[Exercise aim] The answer should be every line below, repeated exactly, with the images left out.

Provided data section start

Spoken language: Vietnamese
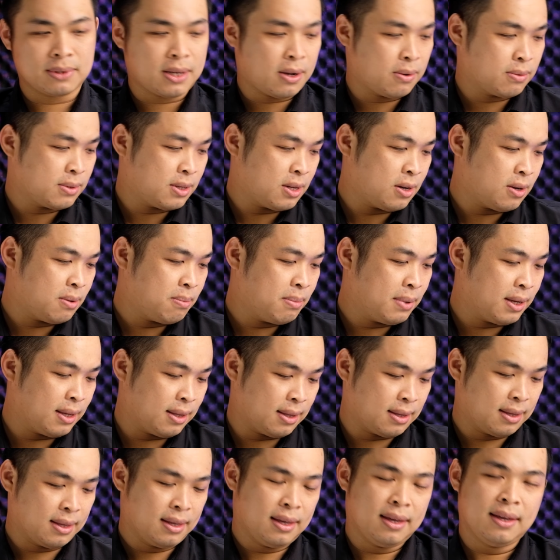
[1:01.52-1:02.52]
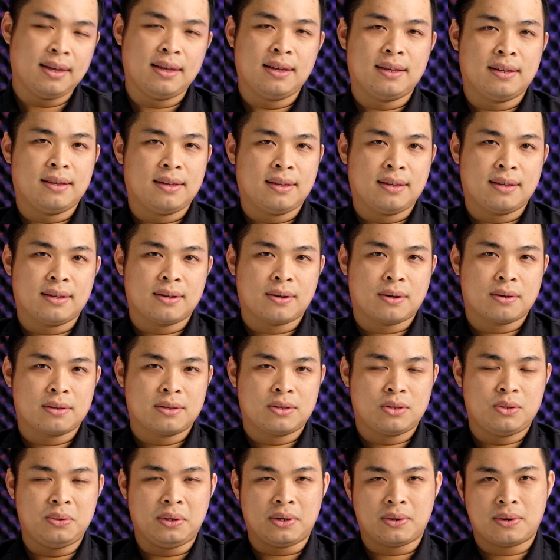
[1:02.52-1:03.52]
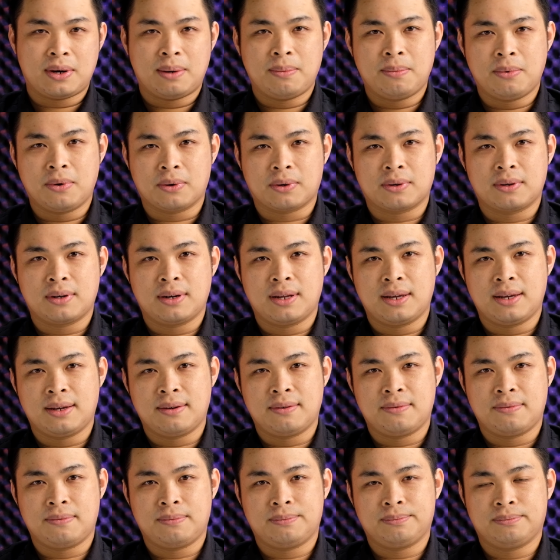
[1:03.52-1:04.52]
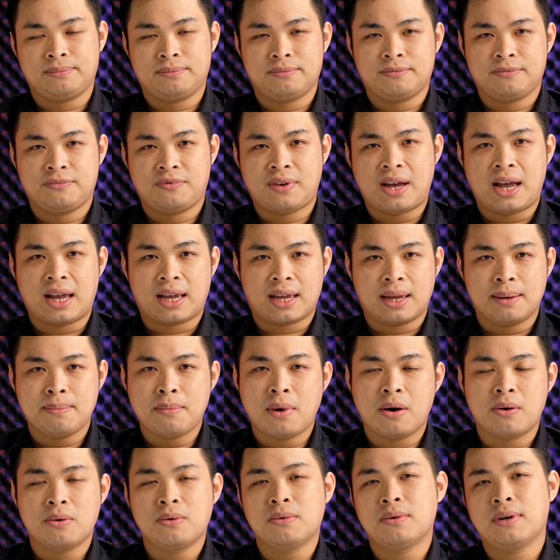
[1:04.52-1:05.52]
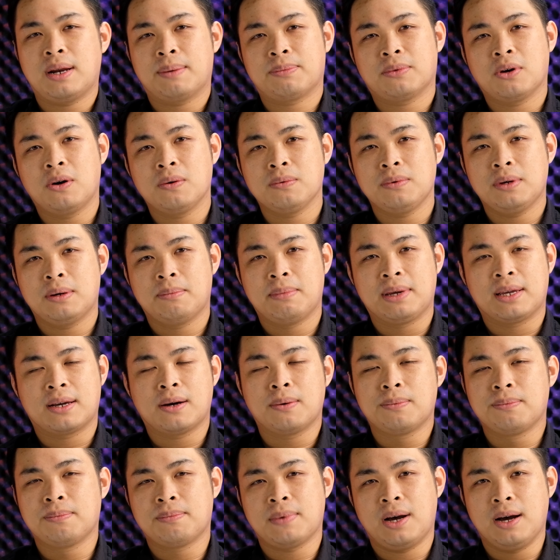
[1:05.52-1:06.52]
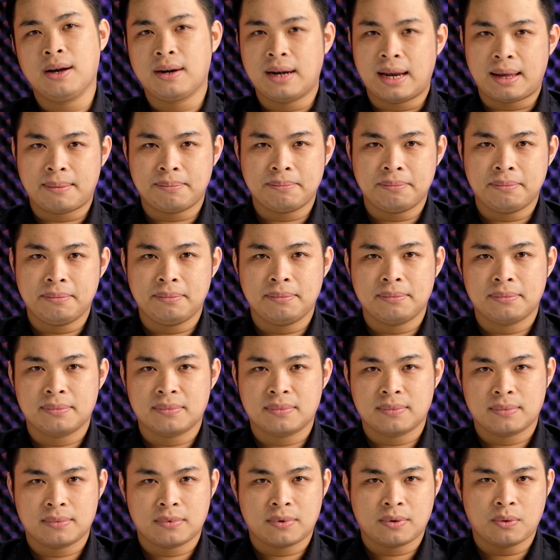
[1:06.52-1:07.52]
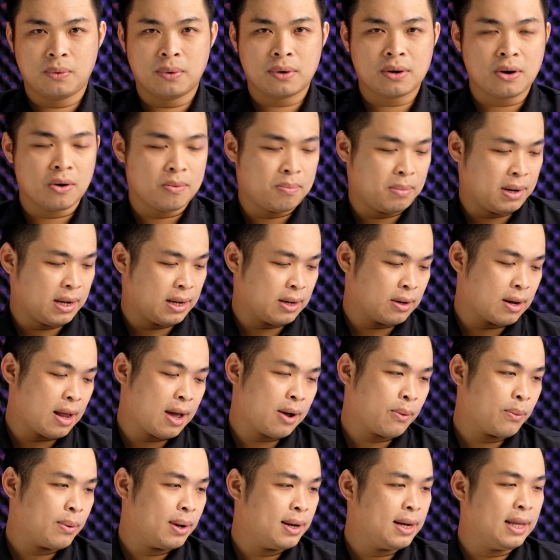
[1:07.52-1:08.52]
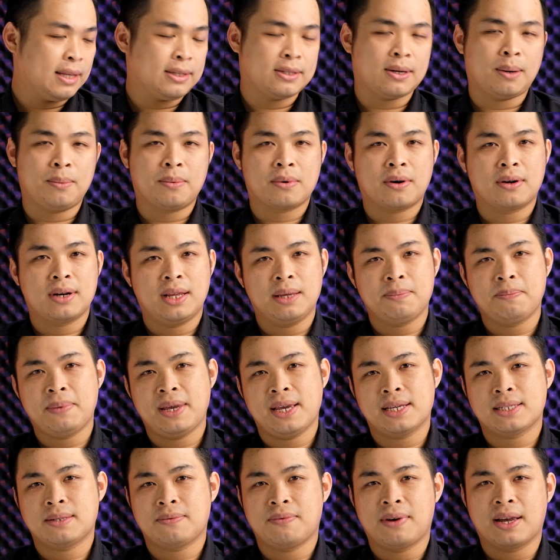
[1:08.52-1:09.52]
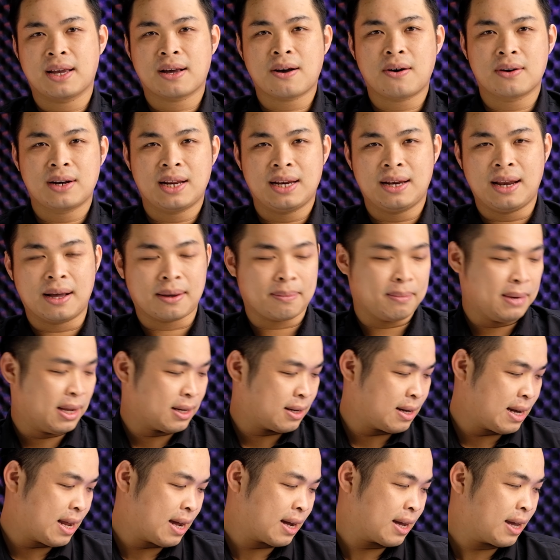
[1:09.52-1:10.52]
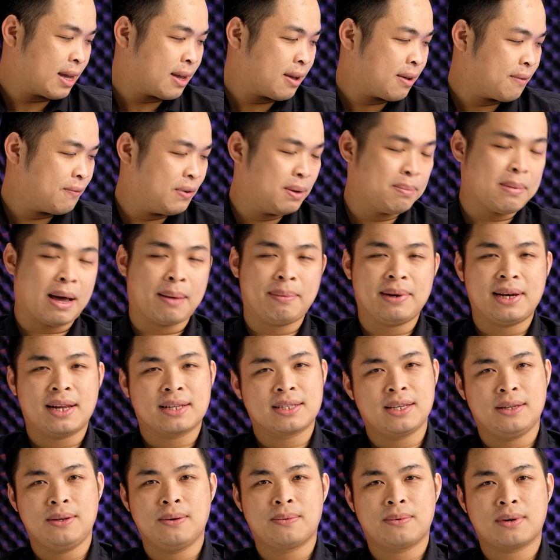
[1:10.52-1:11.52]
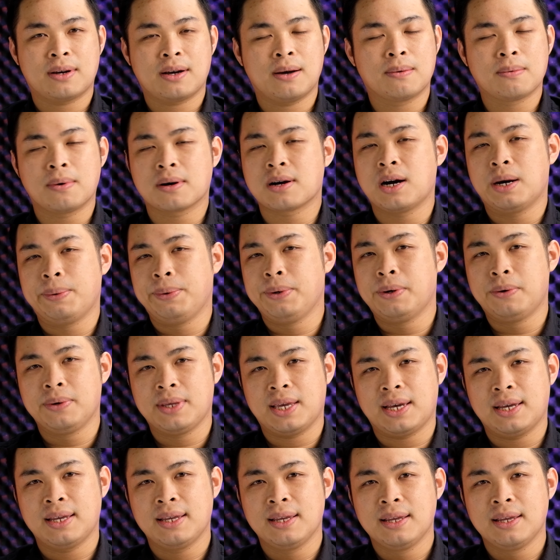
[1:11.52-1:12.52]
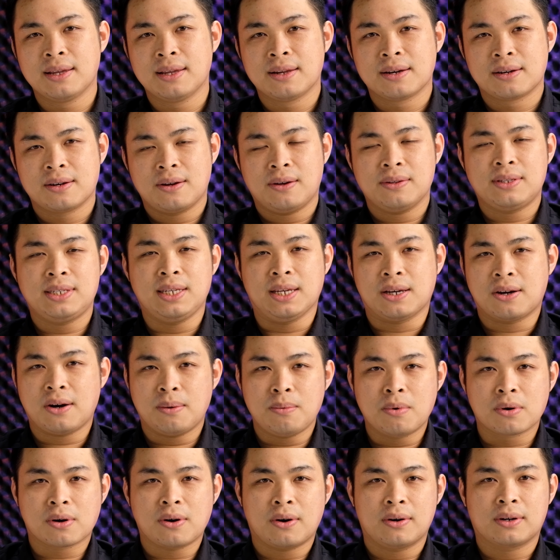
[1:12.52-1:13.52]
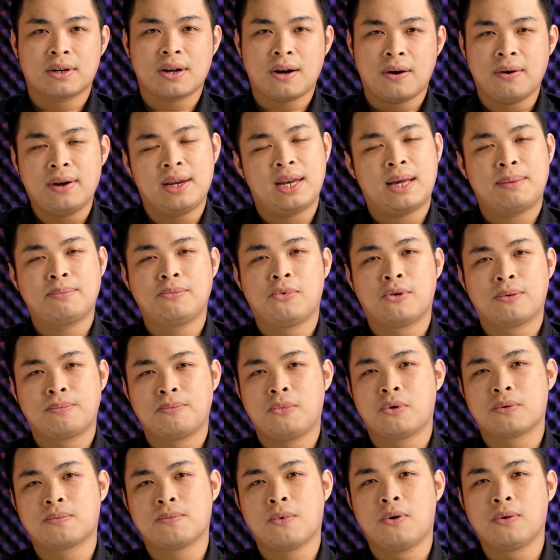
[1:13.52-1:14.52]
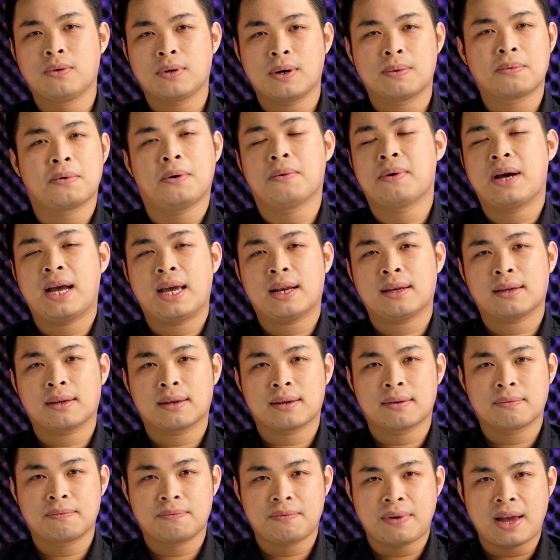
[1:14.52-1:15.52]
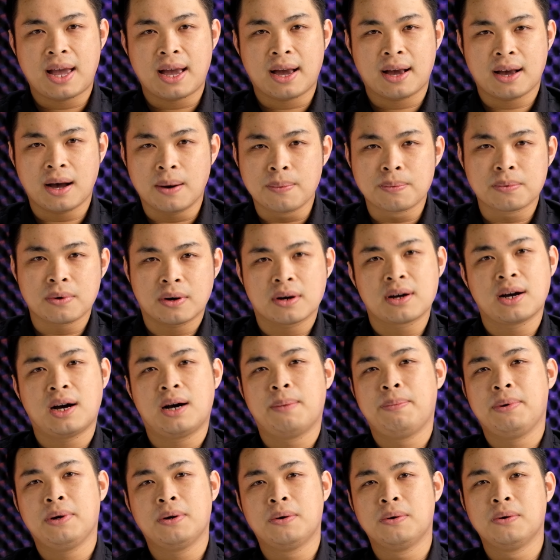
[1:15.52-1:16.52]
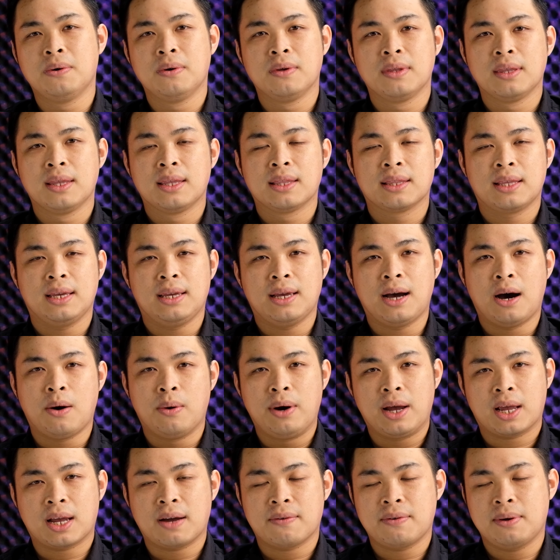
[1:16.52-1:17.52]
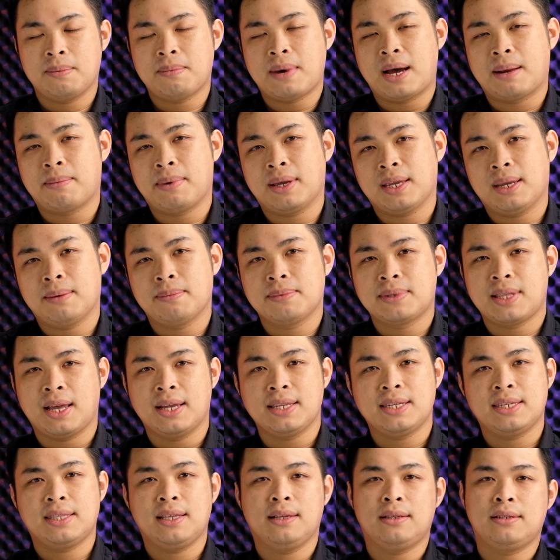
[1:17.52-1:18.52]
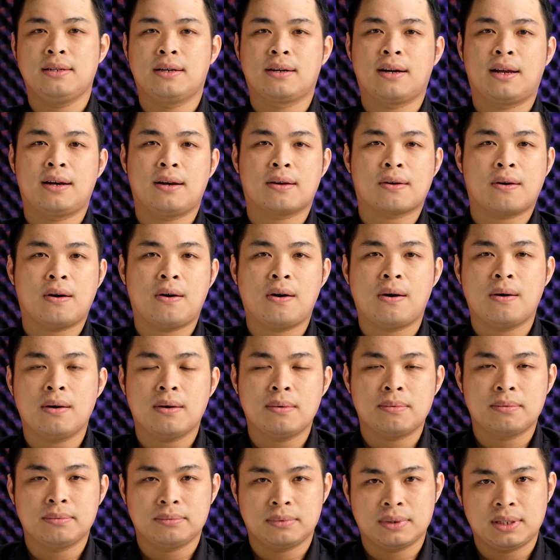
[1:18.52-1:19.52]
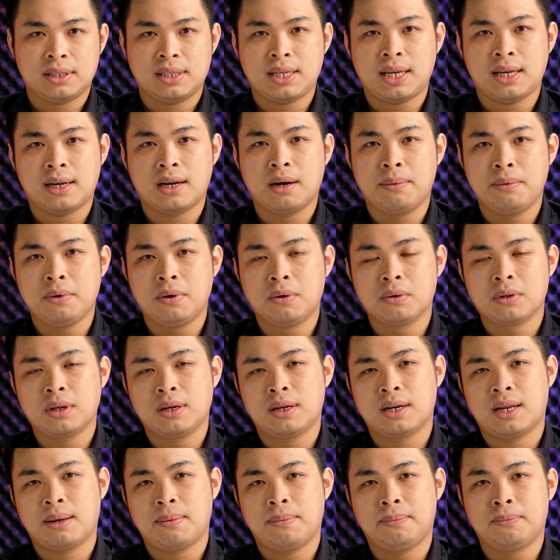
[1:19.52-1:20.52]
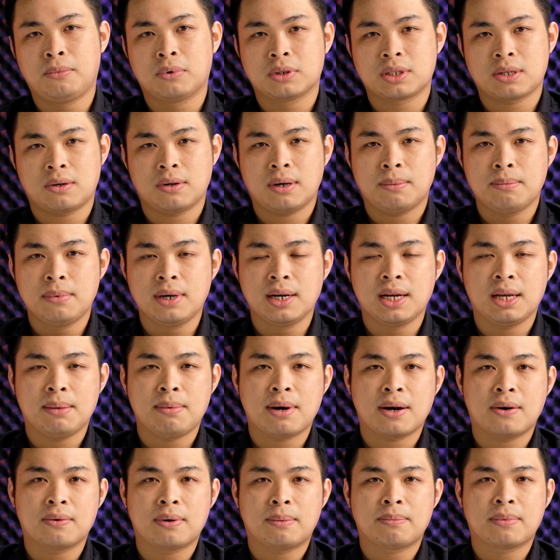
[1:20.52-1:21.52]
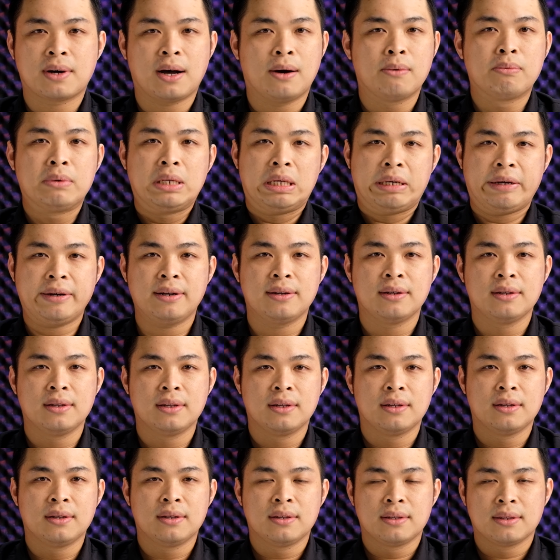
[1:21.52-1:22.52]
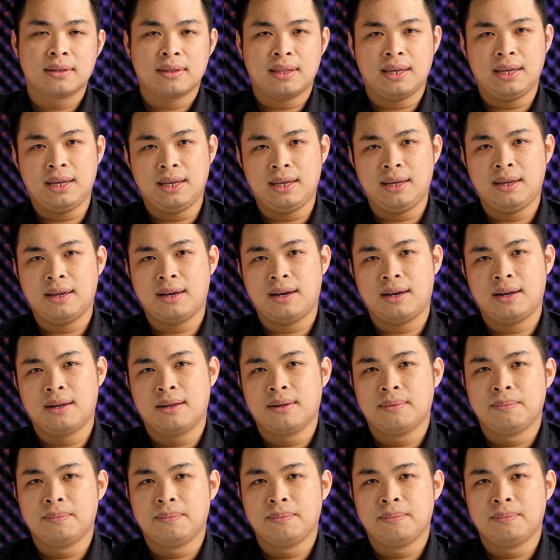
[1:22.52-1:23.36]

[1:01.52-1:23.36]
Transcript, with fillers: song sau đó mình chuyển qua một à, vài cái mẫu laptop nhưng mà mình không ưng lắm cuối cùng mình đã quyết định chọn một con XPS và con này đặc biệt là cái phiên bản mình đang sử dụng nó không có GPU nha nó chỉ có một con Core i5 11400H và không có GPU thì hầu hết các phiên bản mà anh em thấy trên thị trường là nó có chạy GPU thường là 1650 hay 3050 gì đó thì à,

Provided data section end

[Answer to this task]
Spoken language: Vietnamese
[1:01.52-1:02.52]
[1:02.52-1:03.52]
[1:03.52-1:04.52]
[1:04.52-1:05.52]
[1:05.52-1:06.52]
[1:06.52-1:07.52]
[1:07.52-1:08.52]
[1:08.52-1:09.52]
[1:09.52-1:10.52]
[1:10.52-1:11.52]
[1:11.52-1:12.52]
[1:12.52-1:13.52]
[1:13.52-1:14.52]
[1:14.52-1:15.52]
[1:15.52-1:16.52]
[1:16.52-1:17.52]
[1:17.52-1:18.52]
[1:18.52-1:19.52]
[1:19.52-1:20.52]
[1:20.52-1:21.52]
[1:21.52-1:22.52]
[1:22.52-1:23.36]

[1:01.52-1:23.36]
Transcript, with fillers: song sau đó mình chuyển qua một à, vài cái mẫu laptop nhưng mà mình không ưng lắm cuối cùng mình đã quyết định chọn một con XPS và con này đặc biệt là cái phiên bản mình đang sử dụng nó không có GPU nha nó chỉ có một con Core i5 11400H và không có GPU thì hầu hết các phiên bản mà anh em thấy trên thị trường là nó có chạy GPU thường là 1650 hay 3050 gì đó thì à,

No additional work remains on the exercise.